What to produce: Copy, word for word, the lines of the entries below between the one with "[699.04-699.57s]" and the one with "[0:14.00-0:15.00]", inclusive, and leave out everything else.

Information provided:
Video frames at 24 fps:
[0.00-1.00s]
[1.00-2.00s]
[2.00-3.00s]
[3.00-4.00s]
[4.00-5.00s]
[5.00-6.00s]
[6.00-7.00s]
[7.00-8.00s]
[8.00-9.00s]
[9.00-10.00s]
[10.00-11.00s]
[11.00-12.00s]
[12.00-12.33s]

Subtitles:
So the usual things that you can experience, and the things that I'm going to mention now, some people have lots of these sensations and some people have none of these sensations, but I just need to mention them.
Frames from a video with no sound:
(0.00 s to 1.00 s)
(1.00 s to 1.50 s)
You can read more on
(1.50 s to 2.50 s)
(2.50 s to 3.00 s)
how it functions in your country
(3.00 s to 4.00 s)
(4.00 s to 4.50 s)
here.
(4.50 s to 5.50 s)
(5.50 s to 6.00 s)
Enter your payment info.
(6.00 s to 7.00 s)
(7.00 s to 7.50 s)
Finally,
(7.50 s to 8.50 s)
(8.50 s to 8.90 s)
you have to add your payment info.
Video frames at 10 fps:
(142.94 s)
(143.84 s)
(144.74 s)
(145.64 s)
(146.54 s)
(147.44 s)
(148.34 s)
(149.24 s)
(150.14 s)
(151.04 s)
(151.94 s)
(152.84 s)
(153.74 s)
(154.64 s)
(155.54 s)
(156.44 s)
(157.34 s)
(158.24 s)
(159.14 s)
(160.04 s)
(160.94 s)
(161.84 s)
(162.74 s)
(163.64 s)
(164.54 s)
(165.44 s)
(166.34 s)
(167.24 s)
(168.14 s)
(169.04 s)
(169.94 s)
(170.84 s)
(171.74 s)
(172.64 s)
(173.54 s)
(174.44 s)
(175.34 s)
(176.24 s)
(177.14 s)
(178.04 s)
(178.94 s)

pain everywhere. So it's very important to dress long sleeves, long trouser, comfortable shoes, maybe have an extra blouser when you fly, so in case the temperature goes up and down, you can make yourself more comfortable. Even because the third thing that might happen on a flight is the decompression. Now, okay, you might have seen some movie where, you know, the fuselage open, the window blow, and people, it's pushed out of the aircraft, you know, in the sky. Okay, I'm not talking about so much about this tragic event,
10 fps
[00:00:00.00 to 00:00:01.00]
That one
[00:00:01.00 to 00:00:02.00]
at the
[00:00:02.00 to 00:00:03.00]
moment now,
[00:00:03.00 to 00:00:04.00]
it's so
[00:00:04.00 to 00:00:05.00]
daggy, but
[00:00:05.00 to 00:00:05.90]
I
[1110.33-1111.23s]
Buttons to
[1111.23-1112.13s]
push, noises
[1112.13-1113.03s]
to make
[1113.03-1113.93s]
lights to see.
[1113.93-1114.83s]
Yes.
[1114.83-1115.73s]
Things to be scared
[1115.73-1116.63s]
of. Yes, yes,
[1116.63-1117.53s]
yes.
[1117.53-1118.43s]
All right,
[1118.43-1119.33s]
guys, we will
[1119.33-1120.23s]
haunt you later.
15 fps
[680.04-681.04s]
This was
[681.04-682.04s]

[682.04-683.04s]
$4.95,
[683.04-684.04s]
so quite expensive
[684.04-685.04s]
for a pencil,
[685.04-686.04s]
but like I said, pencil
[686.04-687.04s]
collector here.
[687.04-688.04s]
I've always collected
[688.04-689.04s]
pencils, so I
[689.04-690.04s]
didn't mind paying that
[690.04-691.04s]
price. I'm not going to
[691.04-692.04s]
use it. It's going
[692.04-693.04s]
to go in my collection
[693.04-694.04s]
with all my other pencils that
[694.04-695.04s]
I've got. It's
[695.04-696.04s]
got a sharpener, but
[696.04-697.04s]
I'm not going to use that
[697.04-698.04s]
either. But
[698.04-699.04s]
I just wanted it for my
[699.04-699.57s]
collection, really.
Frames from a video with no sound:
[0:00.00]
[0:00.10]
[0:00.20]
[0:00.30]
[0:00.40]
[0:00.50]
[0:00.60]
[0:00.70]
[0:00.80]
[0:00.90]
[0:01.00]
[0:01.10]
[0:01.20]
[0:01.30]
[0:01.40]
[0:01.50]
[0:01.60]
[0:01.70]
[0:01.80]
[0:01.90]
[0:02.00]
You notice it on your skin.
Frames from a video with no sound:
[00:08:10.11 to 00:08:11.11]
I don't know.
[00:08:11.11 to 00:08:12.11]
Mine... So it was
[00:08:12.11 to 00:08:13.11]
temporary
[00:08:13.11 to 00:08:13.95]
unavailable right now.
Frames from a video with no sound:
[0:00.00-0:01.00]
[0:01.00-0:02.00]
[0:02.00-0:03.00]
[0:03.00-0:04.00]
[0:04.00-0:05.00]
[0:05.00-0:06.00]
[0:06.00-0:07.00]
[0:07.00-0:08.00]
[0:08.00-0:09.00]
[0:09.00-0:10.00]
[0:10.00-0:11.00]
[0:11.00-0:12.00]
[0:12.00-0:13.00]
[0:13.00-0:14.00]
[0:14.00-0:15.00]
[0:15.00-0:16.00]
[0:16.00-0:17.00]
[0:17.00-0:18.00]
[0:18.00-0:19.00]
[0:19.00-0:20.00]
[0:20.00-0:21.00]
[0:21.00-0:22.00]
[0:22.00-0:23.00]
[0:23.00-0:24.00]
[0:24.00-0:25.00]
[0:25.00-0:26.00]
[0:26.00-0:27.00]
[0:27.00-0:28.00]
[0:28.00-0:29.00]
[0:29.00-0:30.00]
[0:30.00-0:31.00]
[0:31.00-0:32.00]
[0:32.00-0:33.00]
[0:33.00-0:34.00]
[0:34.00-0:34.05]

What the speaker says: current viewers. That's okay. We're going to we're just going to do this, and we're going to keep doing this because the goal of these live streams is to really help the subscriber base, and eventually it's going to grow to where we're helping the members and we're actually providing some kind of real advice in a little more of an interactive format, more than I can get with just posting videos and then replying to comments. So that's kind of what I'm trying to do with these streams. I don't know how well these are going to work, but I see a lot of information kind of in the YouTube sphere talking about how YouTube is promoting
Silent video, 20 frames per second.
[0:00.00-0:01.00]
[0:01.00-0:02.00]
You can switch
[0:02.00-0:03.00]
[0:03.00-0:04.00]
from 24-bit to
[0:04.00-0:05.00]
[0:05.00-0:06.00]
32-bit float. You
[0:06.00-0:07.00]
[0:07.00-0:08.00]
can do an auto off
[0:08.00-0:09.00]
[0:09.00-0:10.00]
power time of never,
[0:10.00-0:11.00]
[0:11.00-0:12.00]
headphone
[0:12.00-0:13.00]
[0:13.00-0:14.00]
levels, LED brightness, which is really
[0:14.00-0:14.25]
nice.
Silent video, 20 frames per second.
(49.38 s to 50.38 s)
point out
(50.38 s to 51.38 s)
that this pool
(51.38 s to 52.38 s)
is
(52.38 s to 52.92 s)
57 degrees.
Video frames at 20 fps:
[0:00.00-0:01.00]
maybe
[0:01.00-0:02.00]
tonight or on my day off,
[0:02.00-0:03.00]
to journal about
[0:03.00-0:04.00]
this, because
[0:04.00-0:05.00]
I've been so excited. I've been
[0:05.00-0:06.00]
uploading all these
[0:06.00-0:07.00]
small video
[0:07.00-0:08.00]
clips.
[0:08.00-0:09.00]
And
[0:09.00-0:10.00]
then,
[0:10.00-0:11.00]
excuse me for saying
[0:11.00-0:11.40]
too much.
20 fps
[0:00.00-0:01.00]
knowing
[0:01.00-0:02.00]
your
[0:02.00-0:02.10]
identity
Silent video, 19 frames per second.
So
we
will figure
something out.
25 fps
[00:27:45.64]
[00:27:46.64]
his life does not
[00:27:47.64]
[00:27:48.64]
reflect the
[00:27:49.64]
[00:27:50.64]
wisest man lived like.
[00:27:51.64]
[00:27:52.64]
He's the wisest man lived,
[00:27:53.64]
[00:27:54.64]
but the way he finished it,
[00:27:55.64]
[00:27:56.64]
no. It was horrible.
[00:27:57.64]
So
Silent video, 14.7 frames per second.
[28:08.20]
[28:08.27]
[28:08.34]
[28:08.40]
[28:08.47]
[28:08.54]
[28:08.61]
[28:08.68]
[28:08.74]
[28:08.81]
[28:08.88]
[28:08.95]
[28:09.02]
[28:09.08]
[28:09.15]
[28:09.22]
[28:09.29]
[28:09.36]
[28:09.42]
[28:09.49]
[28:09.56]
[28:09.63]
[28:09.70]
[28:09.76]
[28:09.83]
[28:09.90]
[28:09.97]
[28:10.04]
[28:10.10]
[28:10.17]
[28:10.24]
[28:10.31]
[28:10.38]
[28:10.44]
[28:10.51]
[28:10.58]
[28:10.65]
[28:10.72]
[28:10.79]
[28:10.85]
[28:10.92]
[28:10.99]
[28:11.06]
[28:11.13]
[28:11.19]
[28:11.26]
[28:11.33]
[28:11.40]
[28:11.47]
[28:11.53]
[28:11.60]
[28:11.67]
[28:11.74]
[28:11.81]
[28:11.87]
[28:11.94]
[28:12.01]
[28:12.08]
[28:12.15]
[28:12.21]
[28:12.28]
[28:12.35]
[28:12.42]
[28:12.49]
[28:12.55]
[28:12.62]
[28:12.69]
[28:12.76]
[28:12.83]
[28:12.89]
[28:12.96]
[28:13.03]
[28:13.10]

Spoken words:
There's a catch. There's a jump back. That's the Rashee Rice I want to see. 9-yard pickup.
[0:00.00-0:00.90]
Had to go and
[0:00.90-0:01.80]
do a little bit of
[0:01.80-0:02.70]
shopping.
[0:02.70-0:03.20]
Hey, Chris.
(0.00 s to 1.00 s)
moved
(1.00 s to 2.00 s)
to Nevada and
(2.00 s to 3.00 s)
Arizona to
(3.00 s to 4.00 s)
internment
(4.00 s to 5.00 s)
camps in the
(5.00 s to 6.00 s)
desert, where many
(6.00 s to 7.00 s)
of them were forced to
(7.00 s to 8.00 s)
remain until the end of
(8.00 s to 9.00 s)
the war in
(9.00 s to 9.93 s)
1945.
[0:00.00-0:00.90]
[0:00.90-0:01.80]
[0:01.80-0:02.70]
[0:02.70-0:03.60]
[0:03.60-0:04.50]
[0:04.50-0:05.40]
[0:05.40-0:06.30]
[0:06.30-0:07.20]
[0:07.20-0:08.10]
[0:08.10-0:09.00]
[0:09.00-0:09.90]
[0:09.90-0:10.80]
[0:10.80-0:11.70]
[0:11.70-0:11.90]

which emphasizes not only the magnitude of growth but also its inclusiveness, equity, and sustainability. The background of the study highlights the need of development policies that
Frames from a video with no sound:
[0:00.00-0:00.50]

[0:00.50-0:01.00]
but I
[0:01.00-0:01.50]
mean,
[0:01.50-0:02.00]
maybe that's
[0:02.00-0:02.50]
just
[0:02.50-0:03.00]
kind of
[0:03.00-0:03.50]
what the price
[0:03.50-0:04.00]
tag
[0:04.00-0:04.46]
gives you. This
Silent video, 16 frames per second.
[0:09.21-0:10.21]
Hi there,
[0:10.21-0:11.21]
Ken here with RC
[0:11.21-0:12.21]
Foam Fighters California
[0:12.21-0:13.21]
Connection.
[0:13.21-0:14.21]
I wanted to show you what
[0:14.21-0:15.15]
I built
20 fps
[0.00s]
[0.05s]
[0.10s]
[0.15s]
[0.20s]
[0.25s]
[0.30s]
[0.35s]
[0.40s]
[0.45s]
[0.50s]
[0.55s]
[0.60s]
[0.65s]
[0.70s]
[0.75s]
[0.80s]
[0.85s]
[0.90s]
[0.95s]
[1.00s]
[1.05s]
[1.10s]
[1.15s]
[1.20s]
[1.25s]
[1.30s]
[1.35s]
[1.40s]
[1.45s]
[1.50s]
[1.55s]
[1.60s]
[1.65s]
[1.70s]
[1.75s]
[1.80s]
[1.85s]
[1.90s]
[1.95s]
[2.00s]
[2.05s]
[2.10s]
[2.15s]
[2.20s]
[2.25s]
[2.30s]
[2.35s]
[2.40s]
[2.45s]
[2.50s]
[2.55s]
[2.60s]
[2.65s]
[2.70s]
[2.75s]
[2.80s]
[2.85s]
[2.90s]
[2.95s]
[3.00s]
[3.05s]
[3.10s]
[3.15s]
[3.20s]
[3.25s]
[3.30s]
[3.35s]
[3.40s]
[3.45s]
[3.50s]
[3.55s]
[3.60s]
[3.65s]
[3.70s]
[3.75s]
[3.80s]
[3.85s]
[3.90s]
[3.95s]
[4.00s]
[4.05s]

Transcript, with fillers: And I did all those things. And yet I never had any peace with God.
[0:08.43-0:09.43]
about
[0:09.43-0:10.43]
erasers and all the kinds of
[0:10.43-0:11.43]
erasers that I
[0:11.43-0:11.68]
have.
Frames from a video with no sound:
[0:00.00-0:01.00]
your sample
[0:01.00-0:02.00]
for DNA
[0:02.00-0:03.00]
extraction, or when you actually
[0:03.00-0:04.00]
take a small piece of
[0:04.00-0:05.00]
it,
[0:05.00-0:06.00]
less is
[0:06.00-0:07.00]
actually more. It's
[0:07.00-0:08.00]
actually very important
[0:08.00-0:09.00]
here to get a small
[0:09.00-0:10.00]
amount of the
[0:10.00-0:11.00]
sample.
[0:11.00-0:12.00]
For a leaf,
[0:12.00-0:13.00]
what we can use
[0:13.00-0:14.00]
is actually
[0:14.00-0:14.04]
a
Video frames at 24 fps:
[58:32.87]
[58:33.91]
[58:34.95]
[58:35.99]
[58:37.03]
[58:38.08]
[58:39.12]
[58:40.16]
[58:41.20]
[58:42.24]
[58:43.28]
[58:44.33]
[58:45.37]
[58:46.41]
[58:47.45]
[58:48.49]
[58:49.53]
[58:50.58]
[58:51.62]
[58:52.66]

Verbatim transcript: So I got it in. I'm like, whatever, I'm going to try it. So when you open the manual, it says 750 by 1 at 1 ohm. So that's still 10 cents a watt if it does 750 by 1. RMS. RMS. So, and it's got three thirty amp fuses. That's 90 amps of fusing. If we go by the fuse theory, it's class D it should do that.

Exercise result:
[699.04-699.57s]
collection, really.
Frames from a video with no sound:
[0:00.00]
[0:00.10]
[0:00.20]
[0:00.30]
[0:00.40]
[0:00.50]
[0:00.60]
[0:00.70]
[0:00.80]
[0:00.90]
[0:01.00]
[0:01.10]
[0:01.20]
[0:01.30]
[0:01.40]
[0:01.50]
[0:01.60]
[0:01.70]
[0:01.80]
[0:01.90]
[0:02.00]
You notice it on your skin.
Frames from a video with no sound:
[00:08:10.11 to 00:08:11.11]
I don't know.
[00:08:11.11 to 00:08:12.11]
Mine... So it was
[00:08:12.11 to 00:08:13.11]
temporary
[00:08:13.11 to 00:08:13.95]
unavailable right now.
Frames from a video with no sound:
[0:00.00-0:01.00]
[0:01.00-0:02.00]
[0:02.00-0:03.00]
[0:03.00-0:04.00]
[0:04.00-0:05.00]
[0:05.00-0:06.00]
[0:06.00-0:07.00]
[0:07.00-0:08.00]
[0:08.00-0:09.00]
[0:09.00-0:10.00]
[0:10.00-0:11.00]
[0:11.00-0:12.00]
[0:12.00-0:13.00]
[0:13.00-0:14.00]
[0:14.00-0:15.00]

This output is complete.